*** Block opens ***

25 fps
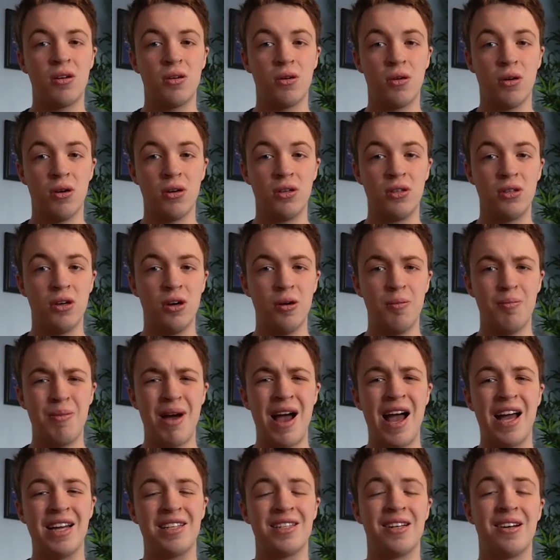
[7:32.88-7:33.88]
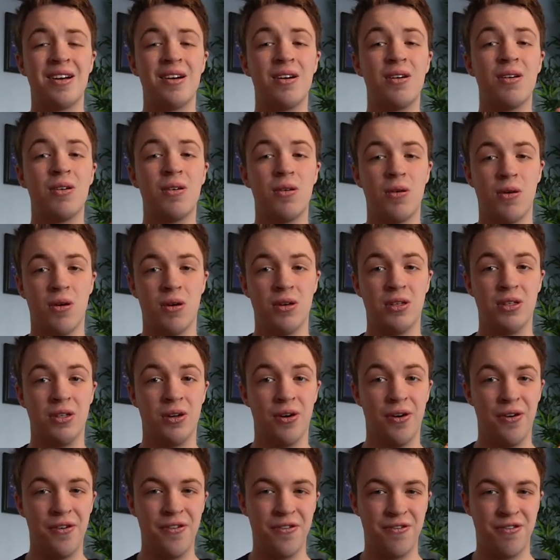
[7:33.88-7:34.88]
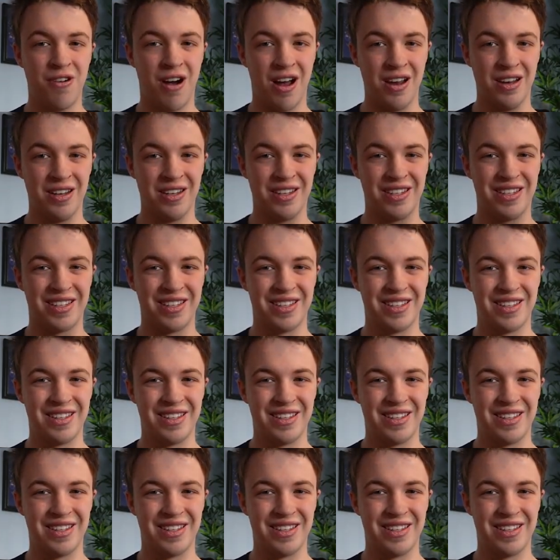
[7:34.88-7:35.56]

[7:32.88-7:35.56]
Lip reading: on your mat on your front.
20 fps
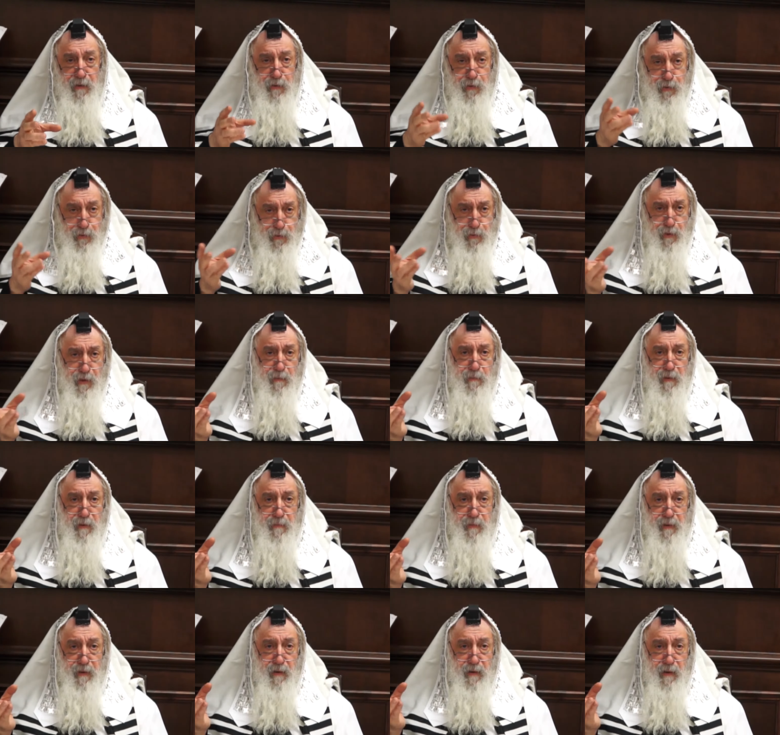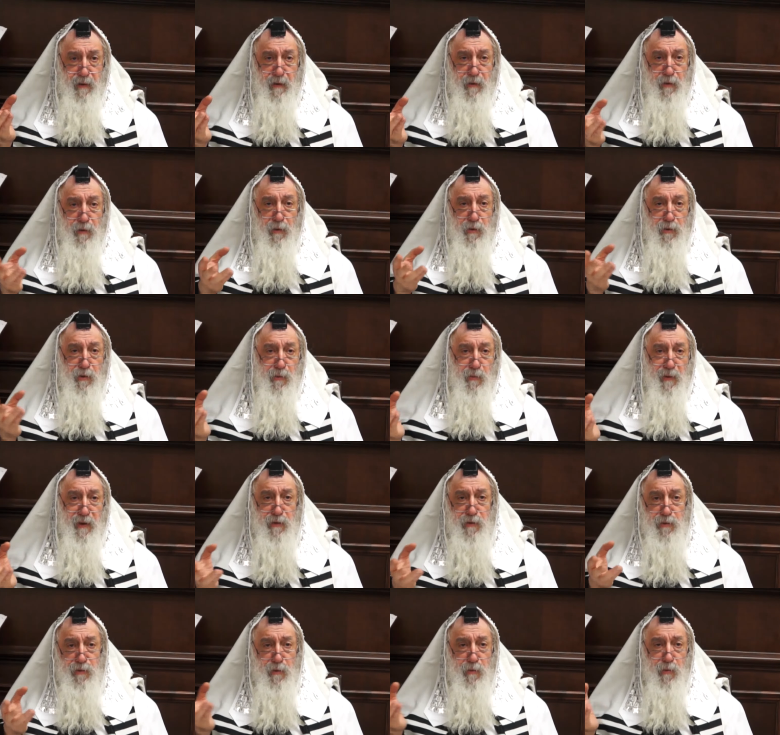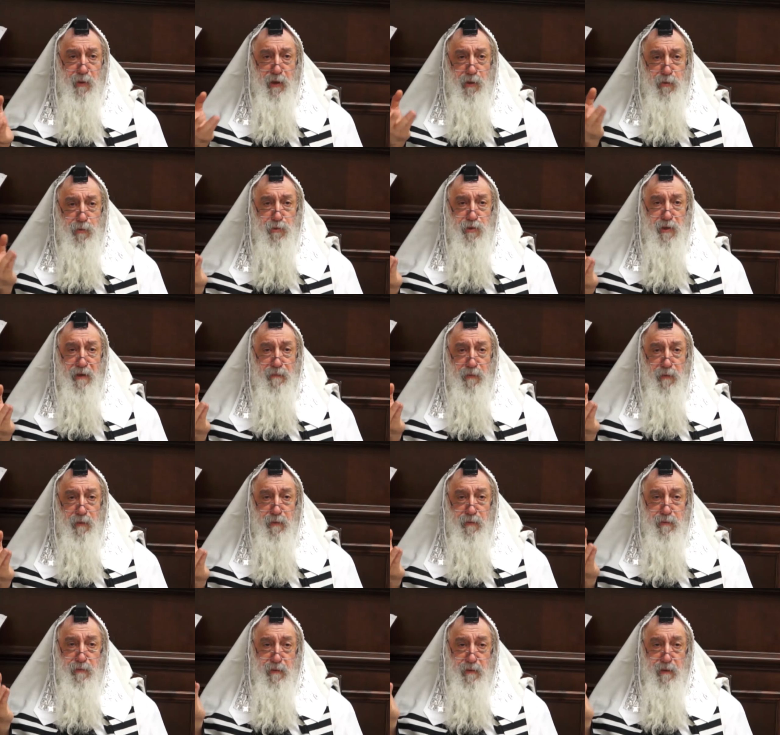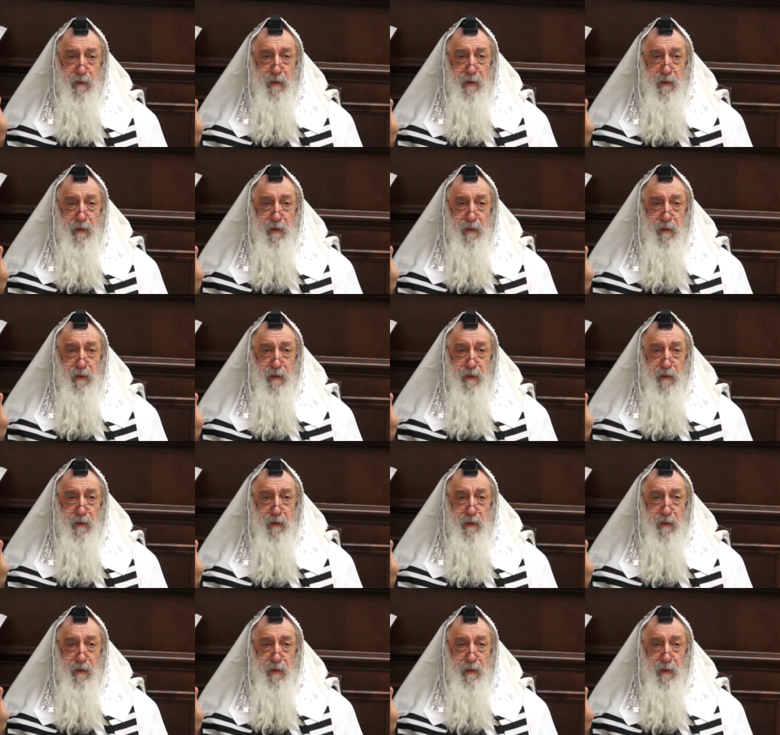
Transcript: You don't remember. Otherwise, why you do Shavuot?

*** Block closes ***

§ Your goal:
Word for word, print out all of the records above; pass over the pictures.

§ Final answer:
25 fps
[7:32.88-7:33.88]
[7:33.88-7:34.88]
[7:34.88-7:35.56]

[7:32.88-7:35.56]
Lip reading: on your mat on your front.
20 fps
Transcript: You don't remember. Otherwise, why you do Shavuot?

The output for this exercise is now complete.